Collected data
○ ○ ○

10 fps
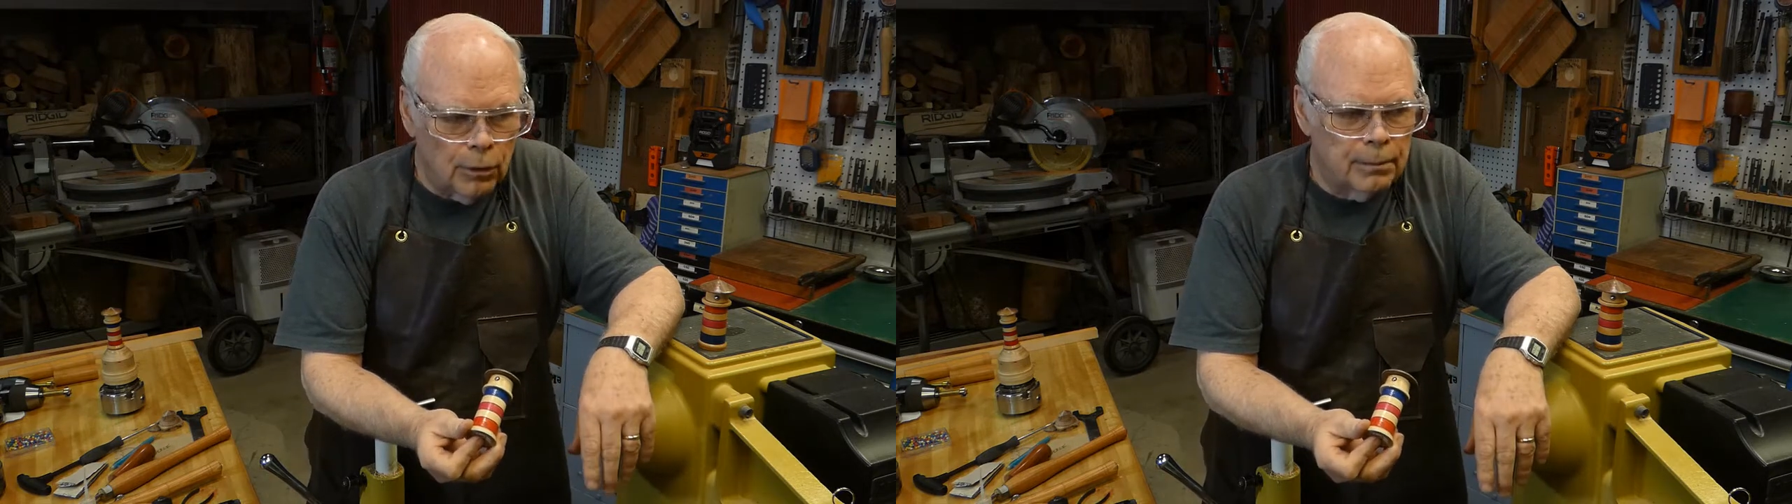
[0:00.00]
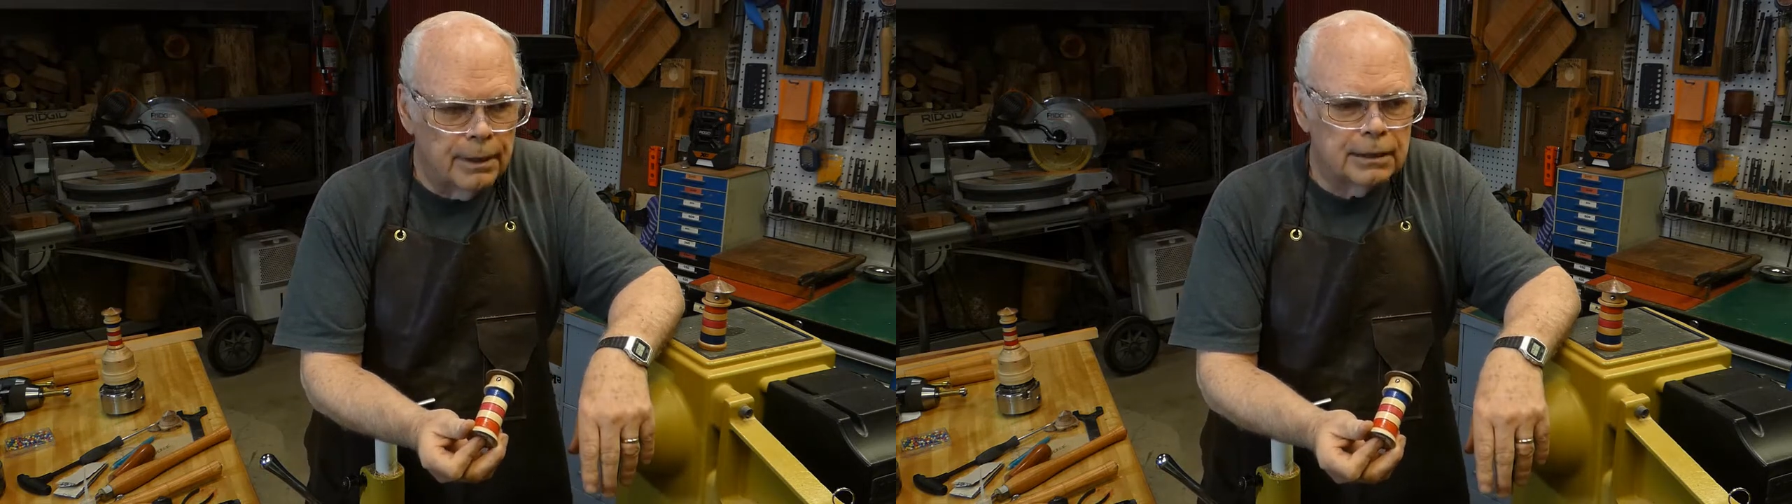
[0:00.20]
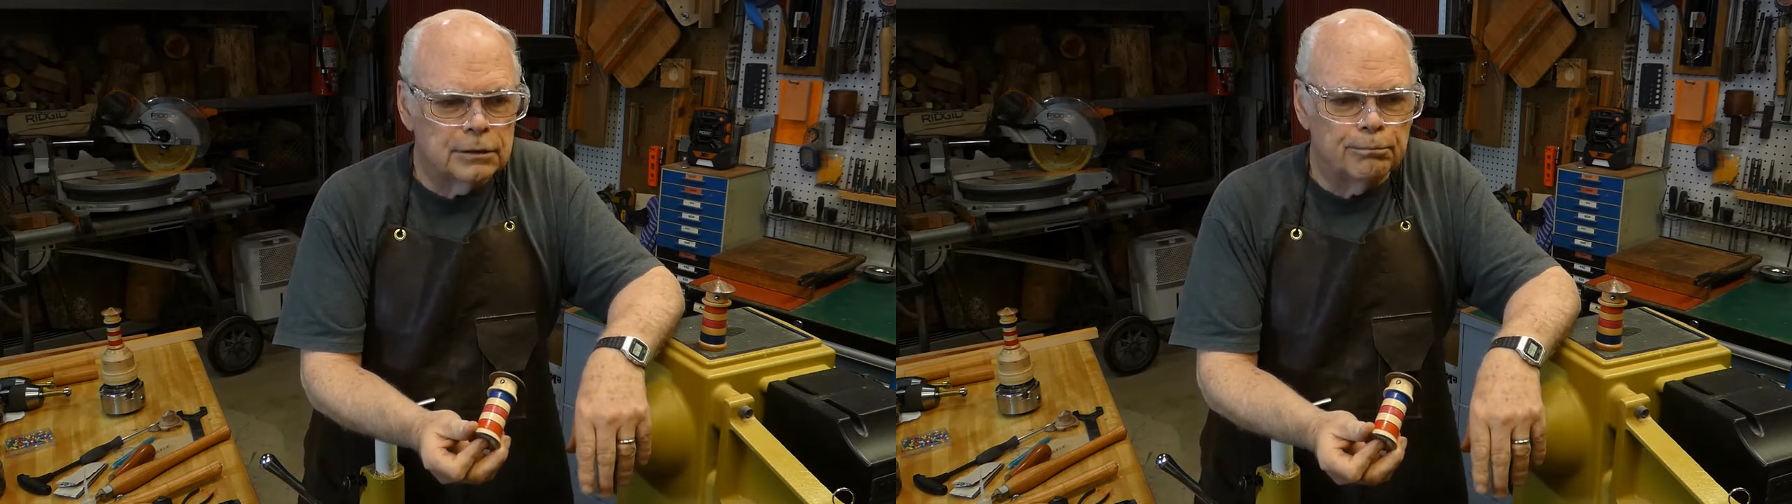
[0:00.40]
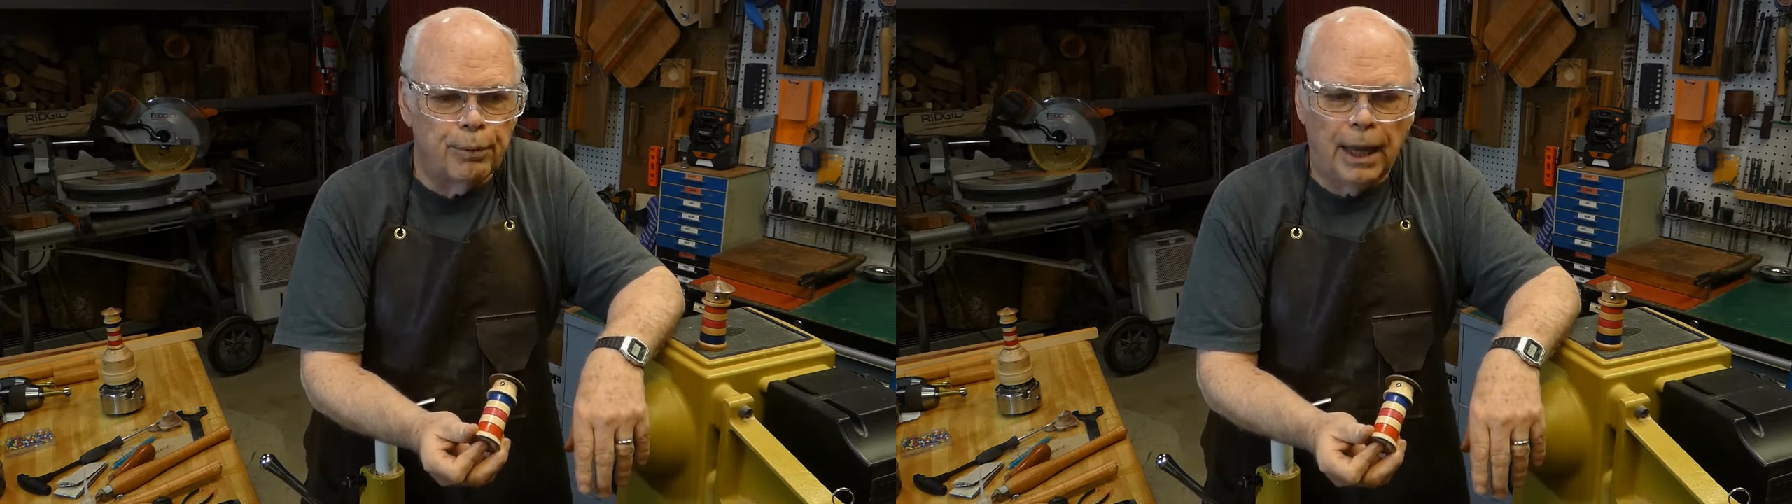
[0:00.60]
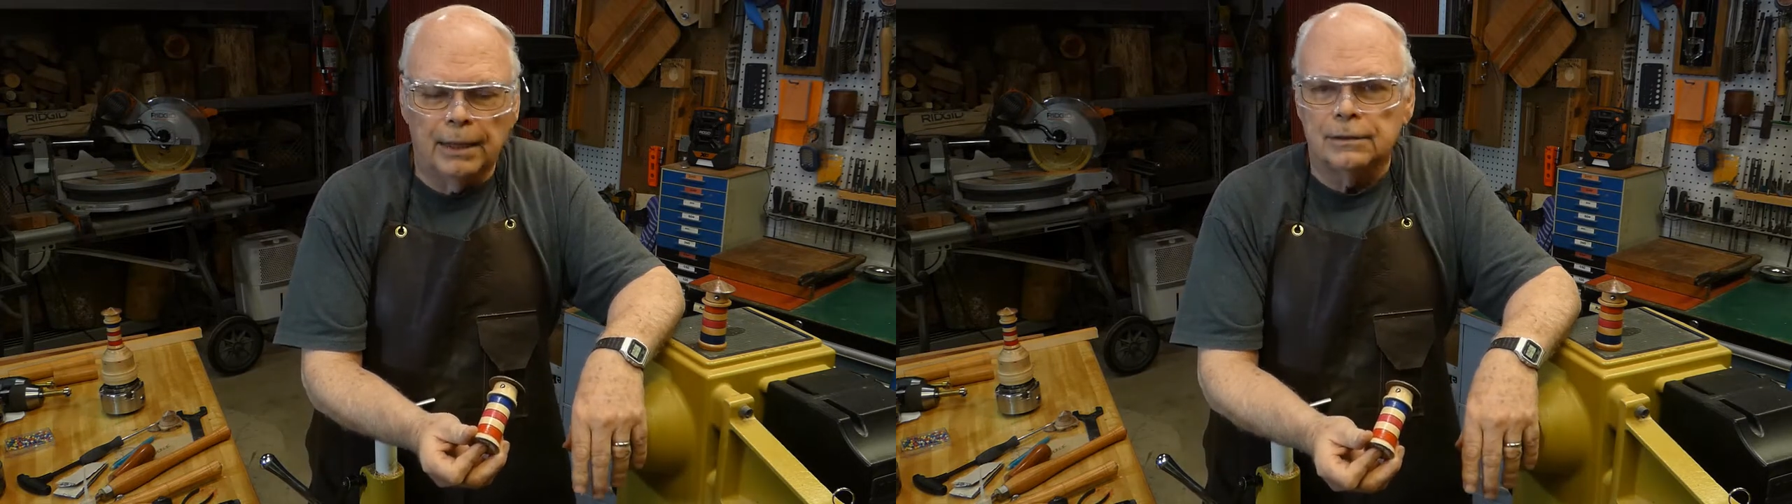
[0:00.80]
you want to make some
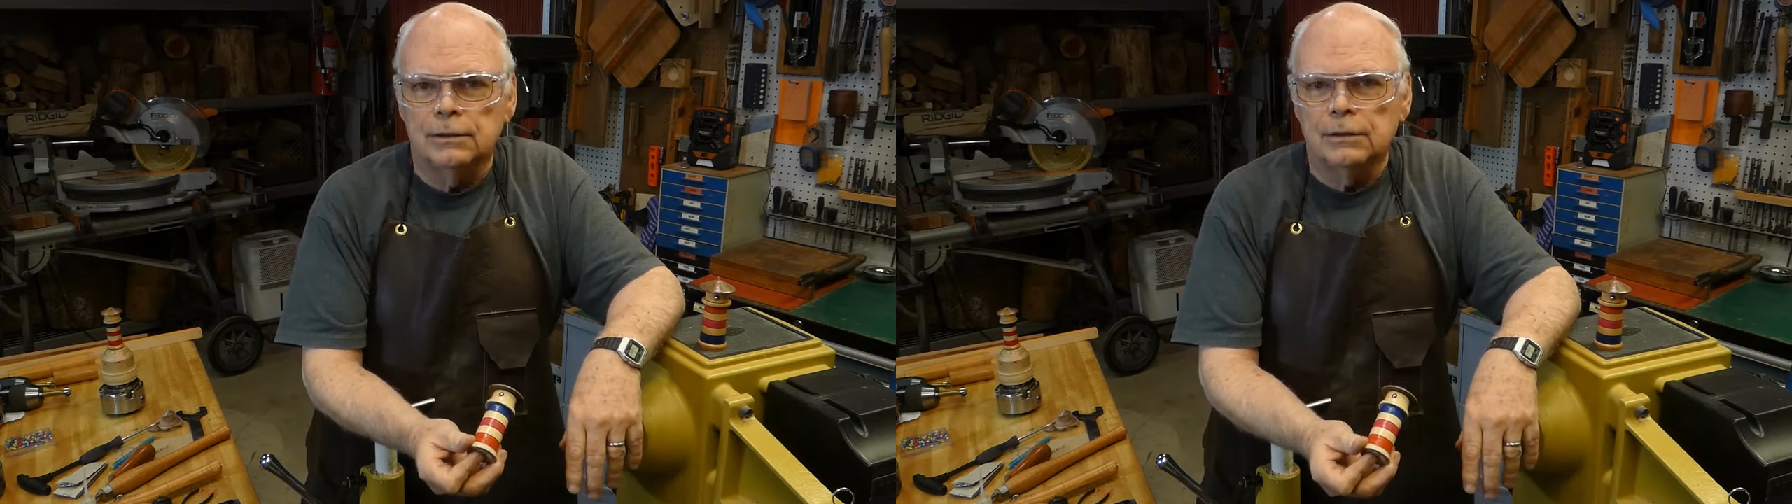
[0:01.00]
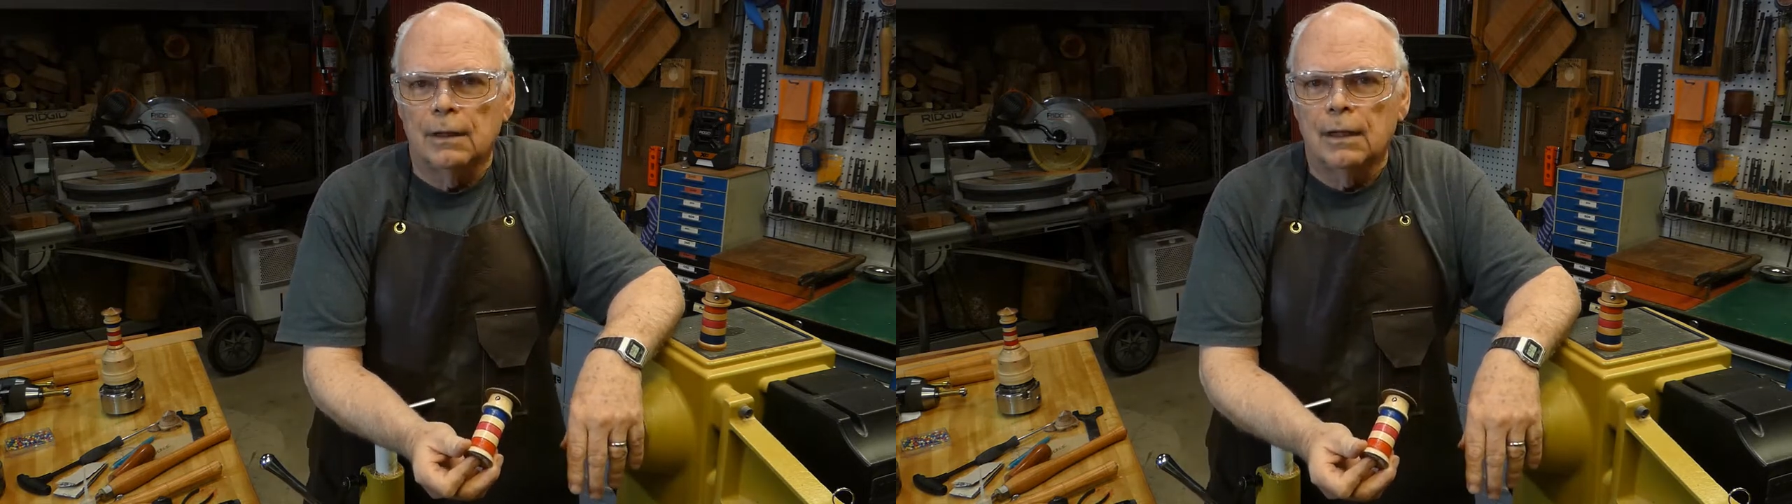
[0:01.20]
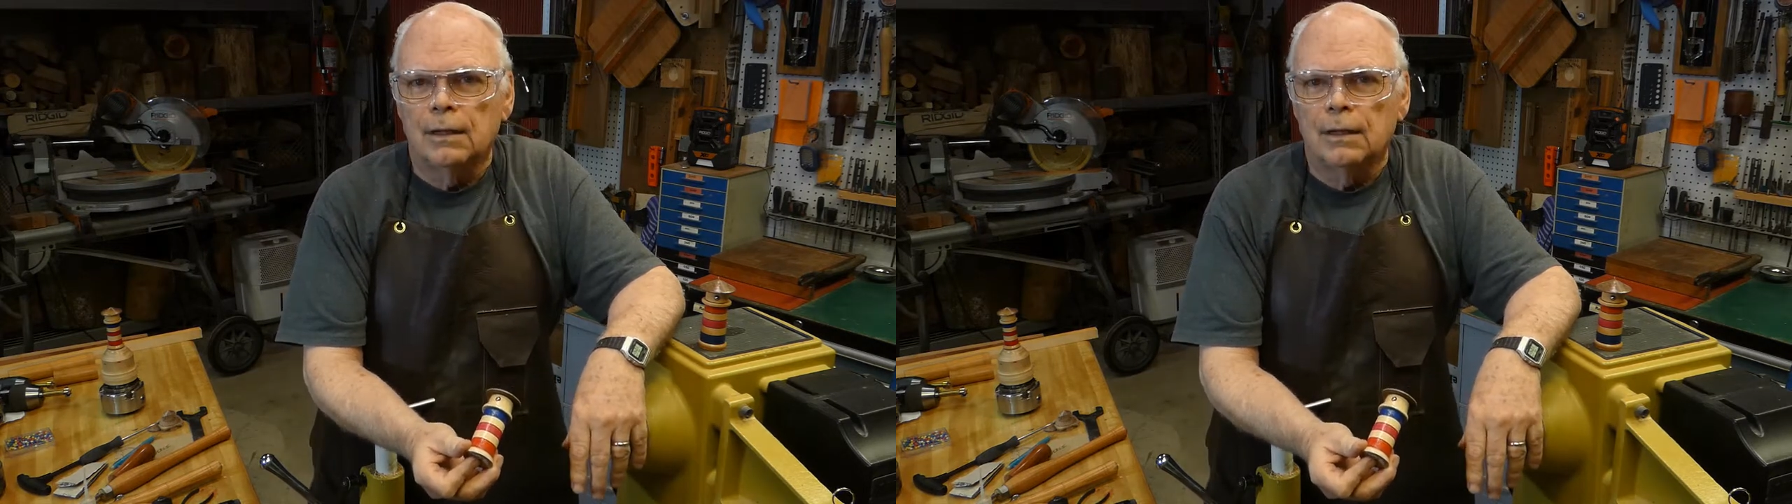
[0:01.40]
pens.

○ ○ ○

## [Exercise aim]
The whole of the data needs to be copied word for word, though not its pictures.

## [Solution to the problem]
10 fps
[0:00.00]
[0:00.20]
[0:00.40]
[0:00.60]
[0:00.80]
you want to make some
[0:01.00]
[0:01.20]
[0:01.40]
pens.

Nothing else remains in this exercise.